Visually impaired must raise voices

By James Alan Fox
Auguest 15, 2008

If you can read these words—that is, without straining, squinting, holding the paper under a magnifier or using any other low-vision aid to decipher this small font—then this column is not about you. Still, please read on, as the message has everything to do with you and the majority of people who are uninformed about the special struggles of the visually impaired.

By way of establishing my own credentials in this area, I was for very many years registered with the Massachusetts Commission for the Blind as "legally blind." I received wonderful assistance from the agency, as well as certain government benefits, such as an extra tax exemption and excise tax abatement on my automobile (an irony that always amused my friends). More recently, after eye surgery, my vision no longer falls within the limits of legal blindness. Whatever it may be called now ("illegally blind"?), I still struggle in a world that is itself blind and ignorant to vision impairment unless it comes with dark glasses and a white cane.

The examples of low-vision challenges—some rather unnecessary ones—are all around. These are but a few:

Presumably to save space and cut costs, most daily papers put certain features well beyond the abilities of those with less-than-normal sight. I thought my vision had improved, yet I can no longer distinguish lefty from righty in the daily pitching form. And there is surely no space-saving purpose for using a gray background for certain graphics, with aesthetics trumping readability.

I always seek out the tiny large-print section in bookstores. But for some unexplained reason, these editions are sometimes arranged on the very top shelf where the titles can't be read except by people who needn't read them. Although I complain, bookstores fail to see the incongruity and choose not to alter the corporate-imposed store layout.

Traveling is consistently difficult for reasons that make little sense. Why do airport monitors have to be hung so high? The new check-in kiosks, which are not all that simple to read or follow, have at least freed up the ticket agents to stand around and look on with puzzlement as I bend or kneel to read the computer screen.

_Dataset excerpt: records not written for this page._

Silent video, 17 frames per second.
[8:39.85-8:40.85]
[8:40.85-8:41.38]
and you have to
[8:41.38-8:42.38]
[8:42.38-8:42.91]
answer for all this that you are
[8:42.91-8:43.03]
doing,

And there is absolutely no blind justice at airport food courts. Forget about reading the menus placed high up on the walls behind the fast-food counters. It is demeaning and embarrassing to ask some disinterested cashier to read off the breakfast selections while a line of hungry and impatient travelers grows behind me.

Entertainment must really be a luxury, as so many house policies seem to be stacked against those like me. On countless occasions, the visually impaired "accommodation" at concert halls and sporting events is the wheelchair section located in the very back row. To add insult to injustice, the ticket-seller for the rock concert has the nerve to ask why it matters where I sit because all that is important is hearing the music. Do you suppose the "good seats" are expensive just because the music is louder up front?

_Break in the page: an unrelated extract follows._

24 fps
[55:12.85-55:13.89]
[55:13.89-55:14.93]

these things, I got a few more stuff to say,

I do not mean to suggest that all businesses and establishments turn a blind eye to issues of sight impairment. A few enlightened Major League Baseball teams, for example, have a wonderful policy of reserving a few selected seats for visually impaired fans, right behind the protective home-plate screen. This seating arrangement definitely helps, though I must truly look stupid to folks watching the telecast at home in high definition when I raise my powerful binoculars to see the batter some 40 feet away.

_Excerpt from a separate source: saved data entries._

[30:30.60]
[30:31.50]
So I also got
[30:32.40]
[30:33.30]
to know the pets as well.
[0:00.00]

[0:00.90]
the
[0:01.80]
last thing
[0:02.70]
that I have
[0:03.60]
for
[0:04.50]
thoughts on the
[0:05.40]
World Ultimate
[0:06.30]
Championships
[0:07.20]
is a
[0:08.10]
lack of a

Of course, there are those in the crowds who complain when, on occasion, people like me have access to purchasing some really choice seats without being scalped in the process. They simply fail to see what I don't see: The front row seems as close up to me as the back row does to them.

It is high time for we of limited vision to raise our voices and collectively demand fairness. The farsighted world is blind, or at least myopic, when it comes to seeing the somewhat unnecessary struggles of those in the low-vision set. The fundamental problem is that when people think disability, they think paraplegic. When people think accommodation, they think wheelchair accessible. Meanwhile, many midrange disabilities go unacknowledged.

The U.S. Congress is working to reinforce the prescriptions and requirements of the Americans with Disability Act. However, lawmakers give relatively little thought to the challenges of the visually impaired. It is yet another disappointing case of out of sight, out of mind.

James Alan Fox is a professor of criminal justice and law, policy and society at Northeastern University. His sight impairment has existed from birth.